The greater number of correlations in healthy/emmetropic versus myopic subjects may be explained precisely by the hypothesized changes associated with it in the fascial network. People with nearsightedness are likely to have changed in the fascial network related to the reduced mobility of the eyeball-glasses limit the field of vision. Hypothetically, a longer knob also interferes with a fascial glide through decreased mobility [33]. All this can lead to fascial disorders called the densification of fascia [38]. It is a thickening of loose connective tissue and its extracellular matrix corresponding to a reduction or loss of gliding ability of the fascia [39]. If loose connective tissue is lost or its density is altered, the behavior of the fascia and underlying muscles is disrupted. The function of the entire muscle-tendon chain is also disrupted [40]. The alteration of the fascial glide can affect mandibular mobility and ocular motility [41]. Hypothetically, changes in the fascia structure can also affect the eye structures, leading, for example, to changes in the sclera observed in axial myopia [42]. The absence of the discussed changes in healthy subjects may explain the higher number of obtained correlations.

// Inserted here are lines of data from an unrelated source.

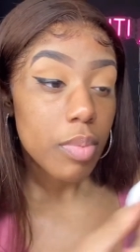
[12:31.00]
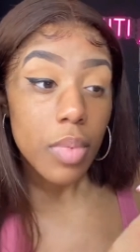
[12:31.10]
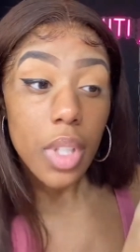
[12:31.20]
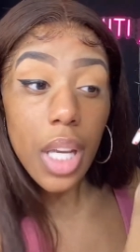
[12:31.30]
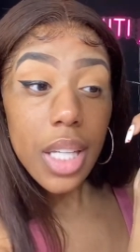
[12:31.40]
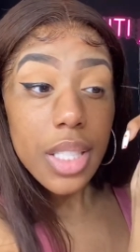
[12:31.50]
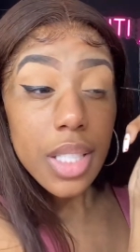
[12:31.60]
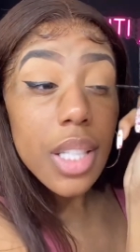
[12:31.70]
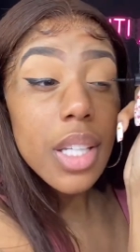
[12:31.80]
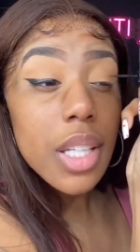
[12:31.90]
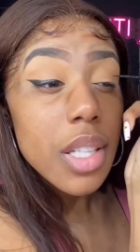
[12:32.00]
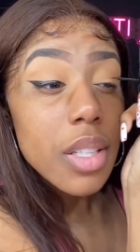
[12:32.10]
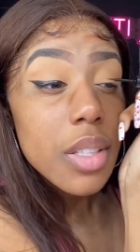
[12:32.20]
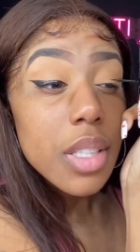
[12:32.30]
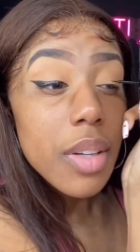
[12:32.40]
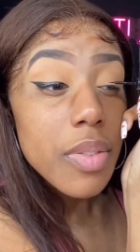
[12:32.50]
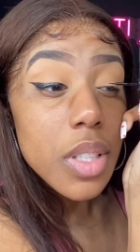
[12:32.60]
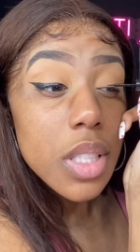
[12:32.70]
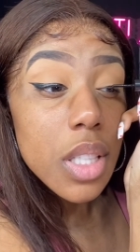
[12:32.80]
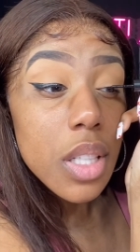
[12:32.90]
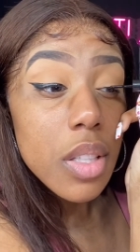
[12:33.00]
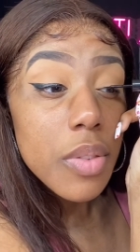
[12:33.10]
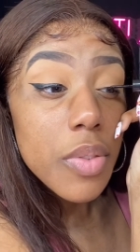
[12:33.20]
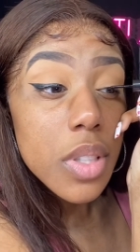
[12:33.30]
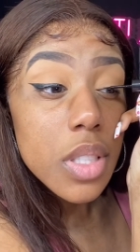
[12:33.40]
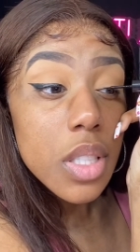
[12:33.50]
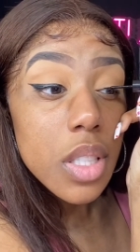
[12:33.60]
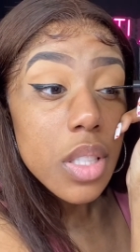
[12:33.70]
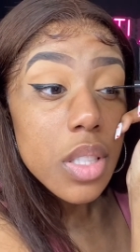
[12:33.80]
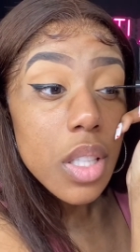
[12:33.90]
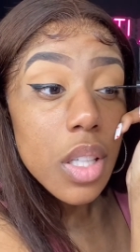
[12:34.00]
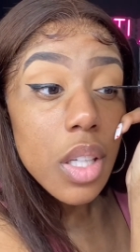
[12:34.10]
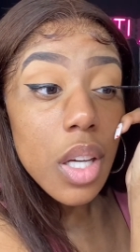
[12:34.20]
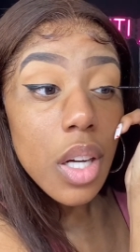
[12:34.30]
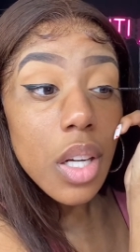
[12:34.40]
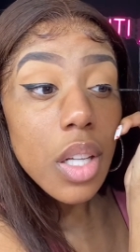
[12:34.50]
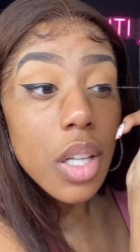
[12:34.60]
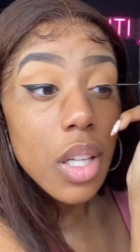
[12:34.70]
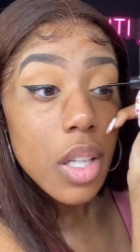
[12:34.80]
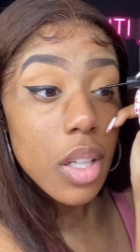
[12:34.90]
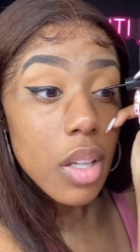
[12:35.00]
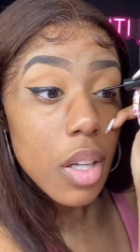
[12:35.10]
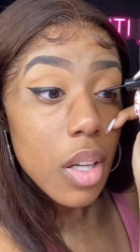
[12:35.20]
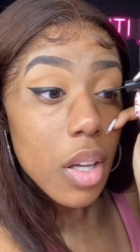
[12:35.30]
Yes, skin. Definitely did the Fenty skincare again.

Our results revealed a relationship between the bioelectrical activity of the masticatory muscles and the axial length of the eyeball on the same side. In our opinion, the presented phenomenon is related to the biomechanical parameters of the Tenon’s fascia. The assessment of these relationships may contribute to a better understanding of the coexistence of dysfunctions within the stomatognathic system and the organ of vision. Further research is necessary to clarify the mechanisms of these connections. The limitation of this study concerned a homogeneous research group. Therefore, it would be desirable to compare the results with the male population in future studies.

5. Conclusions

There is a relationship between the bioelectrical activity of the masticatory muscles and the axial length of the eyeball on the same side. Further studies are required to clarify the mechanism of the presented phenomenon.

Data Availability

The datasets generated and/or analyzed during the current study are available from the corresponding author on reasonable request.

Conflicts of Interest

The authors declare that they have no conflicts of interest.

Acknowledgments

The authors acknowledge support from the Medical University of Lublin for open access publishing. The authors acknowledge Julia Różycka for help with preparing the final version of the manuscript.